(EXTRACTED MATERIAL begins)
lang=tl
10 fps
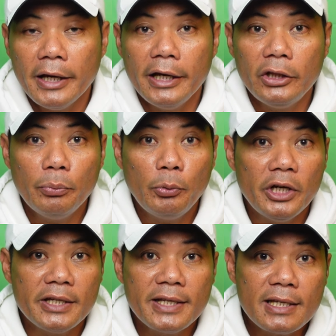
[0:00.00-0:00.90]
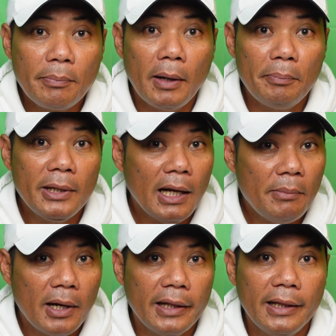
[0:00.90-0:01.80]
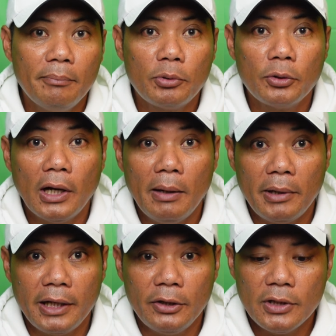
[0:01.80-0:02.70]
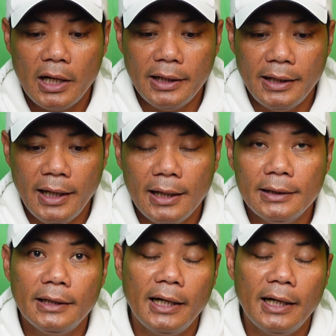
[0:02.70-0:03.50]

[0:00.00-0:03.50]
Ito po ay isa sa pinakamagandang programa rin sa Canada.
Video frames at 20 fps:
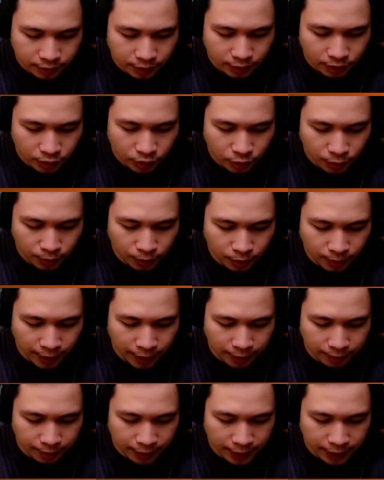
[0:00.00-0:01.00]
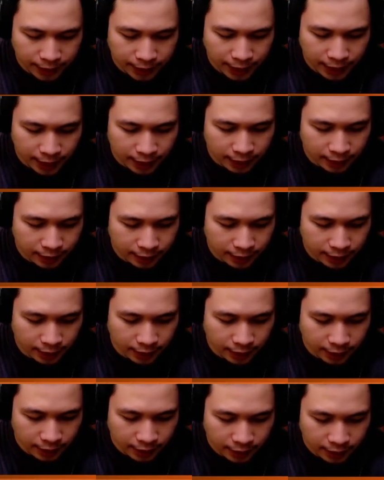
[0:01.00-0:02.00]
Ini cukup lumayan max ya.
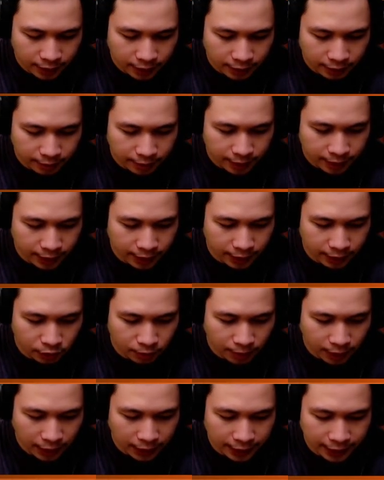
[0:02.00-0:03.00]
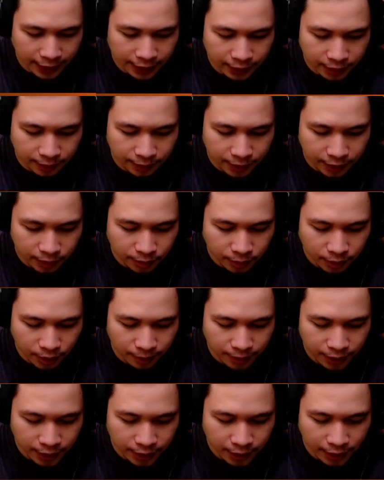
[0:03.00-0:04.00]
Oke, mari kita coba ratain temen ya, semoga
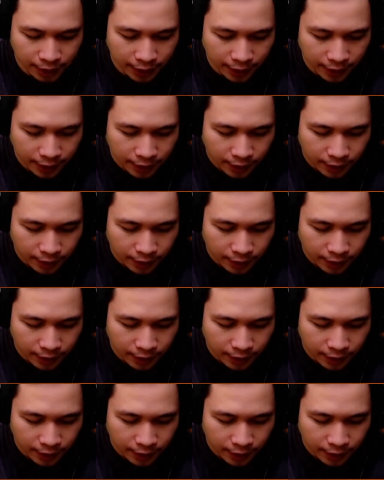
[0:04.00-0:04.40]
bisa ya.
(EXTRACTED MATERIAL ends)
WHAT IS BEING ASKED: Before answering, please find the line containing "[0:00.00-0:03.50]" above, then copy exactly from it through the last line of the entries, both included, without pictures.

COMPLETED EXERCISE:
[0:00.00-0:03.50]
Ito po ay isa sa pinakamagandang programa rin sa Canada.
Video frames at 20 fps:
[0:00.00-0:01.00]
[0:01.00-0:02.00]
Ini cukup lumayan max ya.
[0:02.00-0:03.00]
[0:03.00-0:04.00]
Oke, mari kita coba ratain temen ya, semoga
[0:04.00-0:04.40]
bisa ya.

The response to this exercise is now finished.